Stored data entries
....

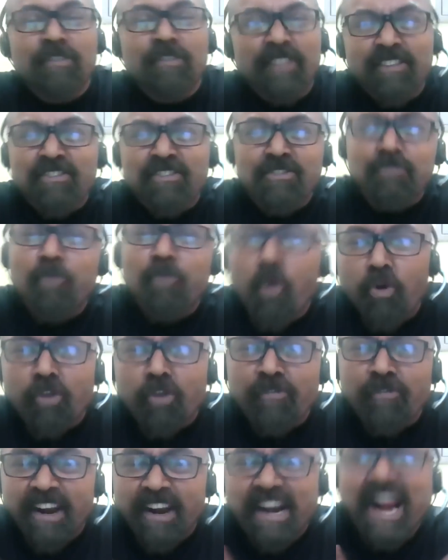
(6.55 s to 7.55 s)
This is more
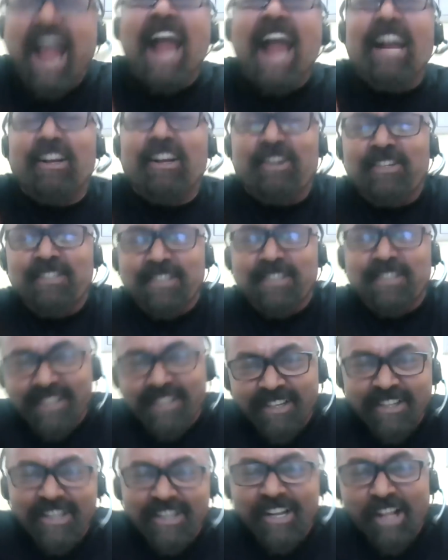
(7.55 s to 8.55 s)
of a rant.
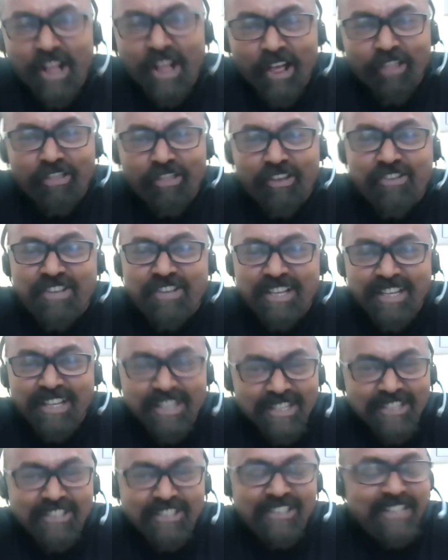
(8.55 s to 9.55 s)
This
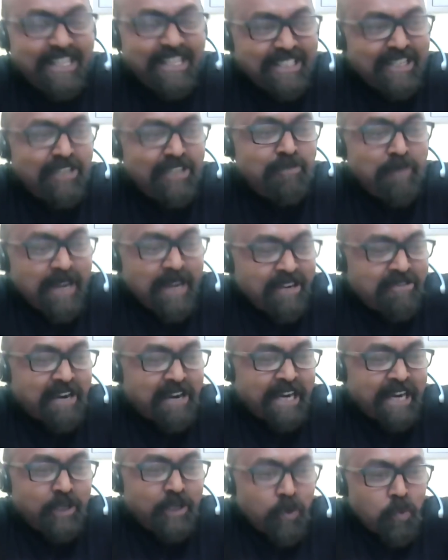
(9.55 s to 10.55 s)
is me
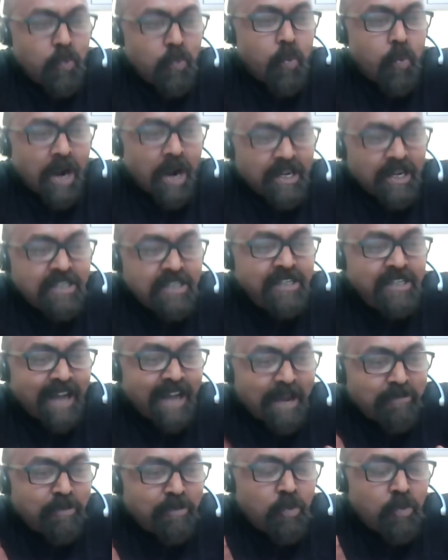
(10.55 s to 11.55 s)
trying to
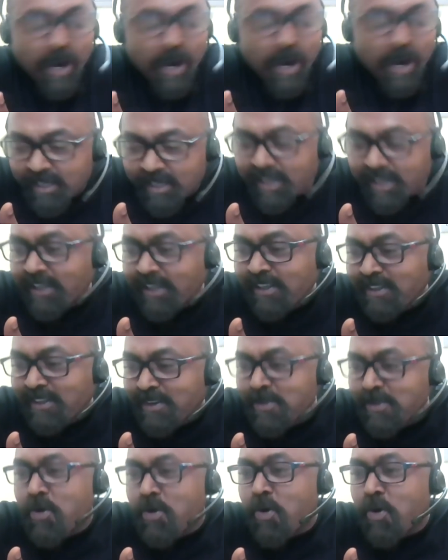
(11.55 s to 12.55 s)
I'm wondering
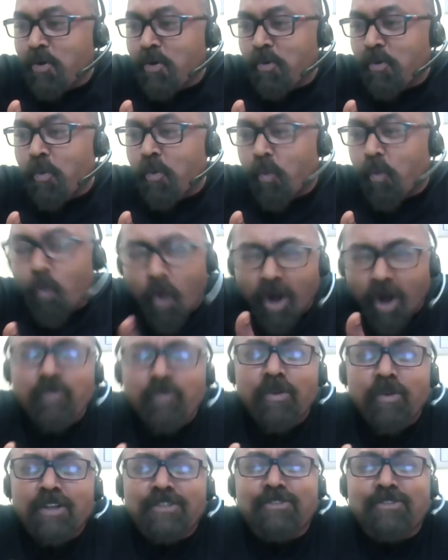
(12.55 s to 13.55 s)
what
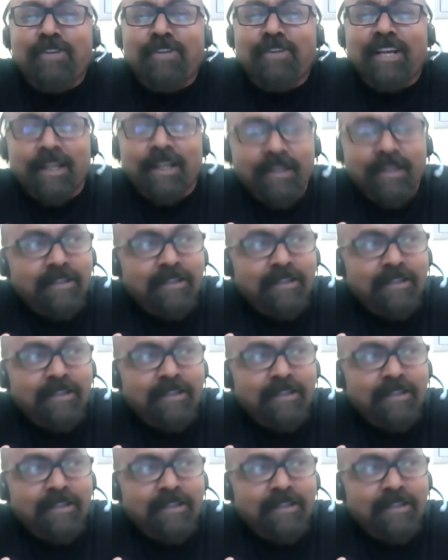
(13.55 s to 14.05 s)
was today.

....

◆ TO DO:
Set down the records again exactly as they appear, leaving each picture behind.

◆ RESPONSE FOR THIS EXERCISE:
(6.55 s to 7.55 s)
This is more
(7.55 s to 8.55 s)
of a rant.
(8.55 s to 9.55 s)
This
(9.55 s to 10.55 s)
is me
(10.55 s to 11.55 s)
trying to
(11.55 s to 12.55 s)
I'm wondering
(12.55 s to 13.55 s)
what
(13.55 s to 14.05 s)
was today.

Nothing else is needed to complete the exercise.